Sintomas de hepatite crônica

Uma infecção por hepatite crônica é aquela em que o vírus não desaparece espontaneamente, mas, em vez disso, continua a se replicar, muitas vezes "silenciosamente" sem que uma pessoa sequer saiba. Dependendo do tipo viral, uma infecção crônica pode persistir por anos e até décadas antes que quaisquer sinais de doença sejam evidentes. Em muitos casos, a doença nunca progredirá.

Quando os hepatócitos são lesados ​​durante uma infecção crônica, o sistema imunológico desencadeará uma resposta inflamatória que estimula a produção de colágeno e outras substâncias. Estas substâncias, que são destinadas a fortalecer a arquitetura interna do fígado, gradualmente começam a se acumular mais rapidamente do que o corpo pode destruí-las.

Com o tempo, o processo provoca o acúmulo progressivo de tecido cicatricial, conhecido como fibrose .

A fibrose não avança na mesma proporção em todas as pessoas e, em alguns casos, pode permanecer estável ou mesmo regredir com o tempo. A fibrose tende a progredir mais rapidamente nos homens do que nas mulheres, bem como nas pessoas com mais de 50 anos ou naquelas que bebem muito ou são obesas .

Em alguns casos, a fibrose pode progredir para uma condição chamada cirrose, na qual a cicatrização é tão extensa a ponto de restringir o suprimento de sangue do fígado, perturbando, assim, a função normal. Os sintomas da cirrose podem variar, dependendo do estágio de progressão. Nos casos em que o fígado ainda está funcional com danos mínimos a moderados, a doença será classificada como cirrose compensada. Se o dano for extenso e o fígado for considerado inoperante, um médico descreverá isso como cirrose descompensada.

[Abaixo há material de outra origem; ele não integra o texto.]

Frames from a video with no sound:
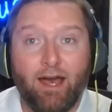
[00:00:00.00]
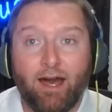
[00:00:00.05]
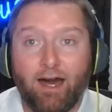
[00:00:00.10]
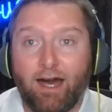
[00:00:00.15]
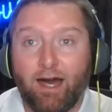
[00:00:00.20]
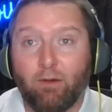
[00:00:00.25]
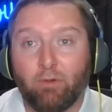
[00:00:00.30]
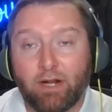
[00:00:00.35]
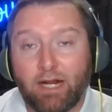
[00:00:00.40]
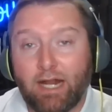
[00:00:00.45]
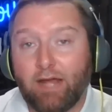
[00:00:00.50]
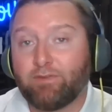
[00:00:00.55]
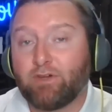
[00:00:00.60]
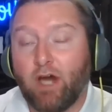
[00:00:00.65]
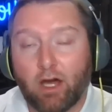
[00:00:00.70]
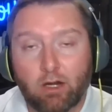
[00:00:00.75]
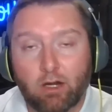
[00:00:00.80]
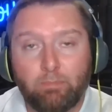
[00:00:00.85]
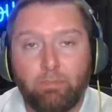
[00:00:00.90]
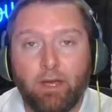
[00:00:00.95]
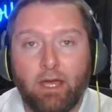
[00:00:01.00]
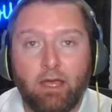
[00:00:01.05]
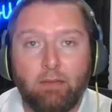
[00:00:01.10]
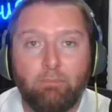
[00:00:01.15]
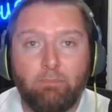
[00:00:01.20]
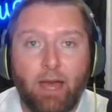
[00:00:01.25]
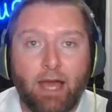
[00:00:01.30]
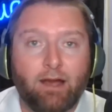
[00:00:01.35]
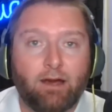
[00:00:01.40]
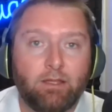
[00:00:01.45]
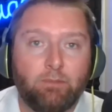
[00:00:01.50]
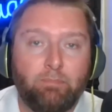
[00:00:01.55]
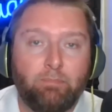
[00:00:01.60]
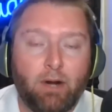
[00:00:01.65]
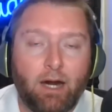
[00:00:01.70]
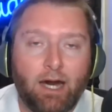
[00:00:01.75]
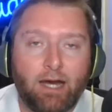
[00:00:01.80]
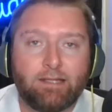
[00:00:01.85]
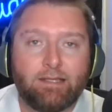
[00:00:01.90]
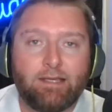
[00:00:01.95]
We're going to have Connor Pay back on the
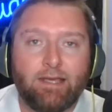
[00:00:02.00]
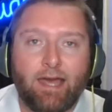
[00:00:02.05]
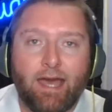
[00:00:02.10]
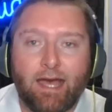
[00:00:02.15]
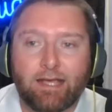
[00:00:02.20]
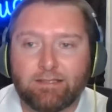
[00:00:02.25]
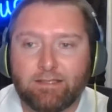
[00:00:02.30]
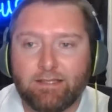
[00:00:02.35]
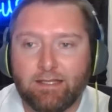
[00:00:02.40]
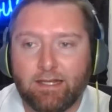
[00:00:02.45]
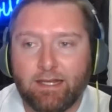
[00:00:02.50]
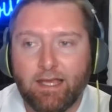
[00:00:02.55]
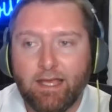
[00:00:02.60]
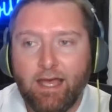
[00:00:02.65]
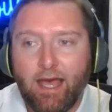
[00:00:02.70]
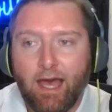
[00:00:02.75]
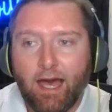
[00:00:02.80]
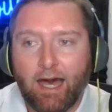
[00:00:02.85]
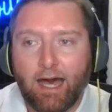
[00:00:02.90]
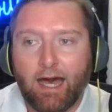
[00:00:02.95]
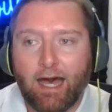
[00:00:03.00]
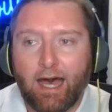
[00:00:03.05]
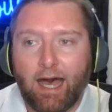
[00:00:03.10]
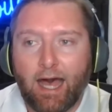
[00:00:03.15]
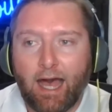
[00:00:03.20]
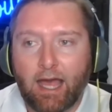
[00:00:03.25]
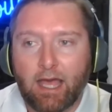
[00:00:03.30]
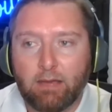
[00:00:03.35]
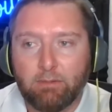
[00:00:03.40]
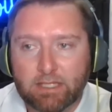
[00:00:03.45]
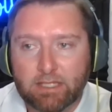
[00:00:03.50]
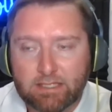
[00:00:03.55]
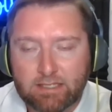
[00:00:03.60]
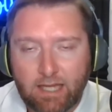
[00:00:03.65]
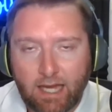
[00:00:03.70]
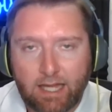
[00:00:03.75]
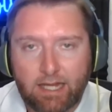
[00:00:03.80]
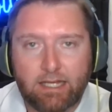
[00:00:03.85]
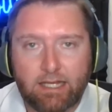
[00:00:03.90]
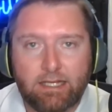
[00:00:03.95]
podcast, and I am
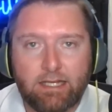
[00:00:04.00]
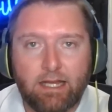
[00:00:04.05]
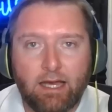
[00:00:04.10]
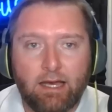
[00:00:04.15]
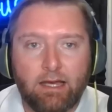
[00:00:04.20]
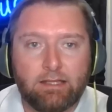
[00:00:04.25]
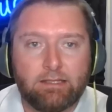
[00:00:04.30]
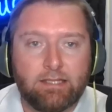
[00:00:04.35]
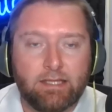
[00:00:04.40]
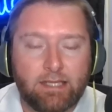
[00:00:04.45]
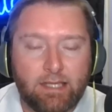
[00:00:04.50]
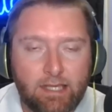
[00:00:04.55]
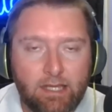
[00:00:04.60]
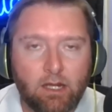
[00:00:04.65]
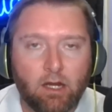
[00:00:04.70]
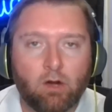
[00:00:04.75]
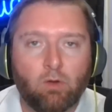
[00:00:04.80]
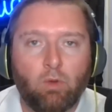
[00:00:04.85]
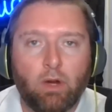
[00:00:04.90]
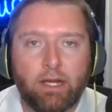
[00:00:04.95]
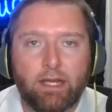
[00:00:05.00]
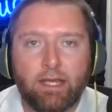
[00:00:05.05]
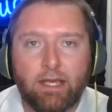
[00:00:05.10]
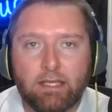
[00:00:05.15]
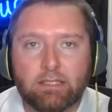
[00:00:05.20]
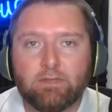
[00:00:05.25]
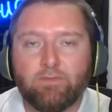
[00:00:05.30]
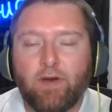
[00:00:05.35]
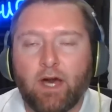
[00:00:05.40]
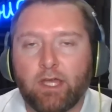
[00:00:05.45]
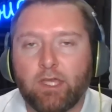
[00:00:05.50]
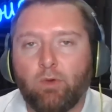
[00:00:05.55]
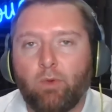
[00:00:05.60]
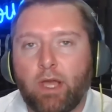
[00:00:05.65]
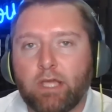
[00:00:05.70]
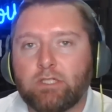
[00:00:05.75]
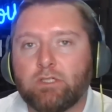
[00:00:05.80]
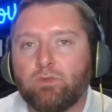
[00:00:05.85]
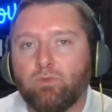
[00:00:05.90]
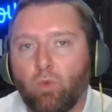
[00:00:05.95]
excited to hear what his
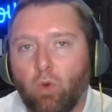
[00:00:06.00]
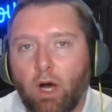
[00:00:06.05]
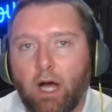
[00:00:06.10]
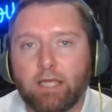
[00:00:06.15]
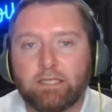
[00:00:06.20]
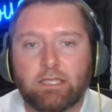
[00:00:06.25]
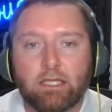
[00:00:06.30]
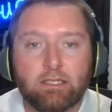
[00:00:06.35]
evaluation was,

A cirrose compensada tende a se manifestar com poucos sintomas, se houver algum. Se presentes, raramente são incapacitantes e, muitas vezes, difíceis de atribuir à doença hepática isoladamente.

Possíveis sinais incluem:

A cirrose descompensada, pelo contrário, apresenta tipicamente uma ampla gama de sintomas como resultado da insuficiência hepática, piorando à medida que a doença progride. Os sintomas podem incluir:

A cirrose descompensada é classificada como doença hepática terminal. O transplante de fígado é considerado a única opção viável para o tratamento.

O carcinoma hepatocelular (HCC) é um tipo de câncer de fígado que se desenvolve quase exclusivamente em associação com cirrose em pacientes com hepatite B ou hepatite C. Os sintomas do CHC são semelhantes aos da cirrose descompensada e podem incluir:

Como a cirrose descompensada, o CHC também é considerado uma doença hepática terminal.

> Fonte:

> Instituto Nacional de Diabetes e Doenças Digestivas e Renais (NIDDK). "Hepatite Viral: A a E e Além." Bethesda, Maryland; 20 de agosto de 2016.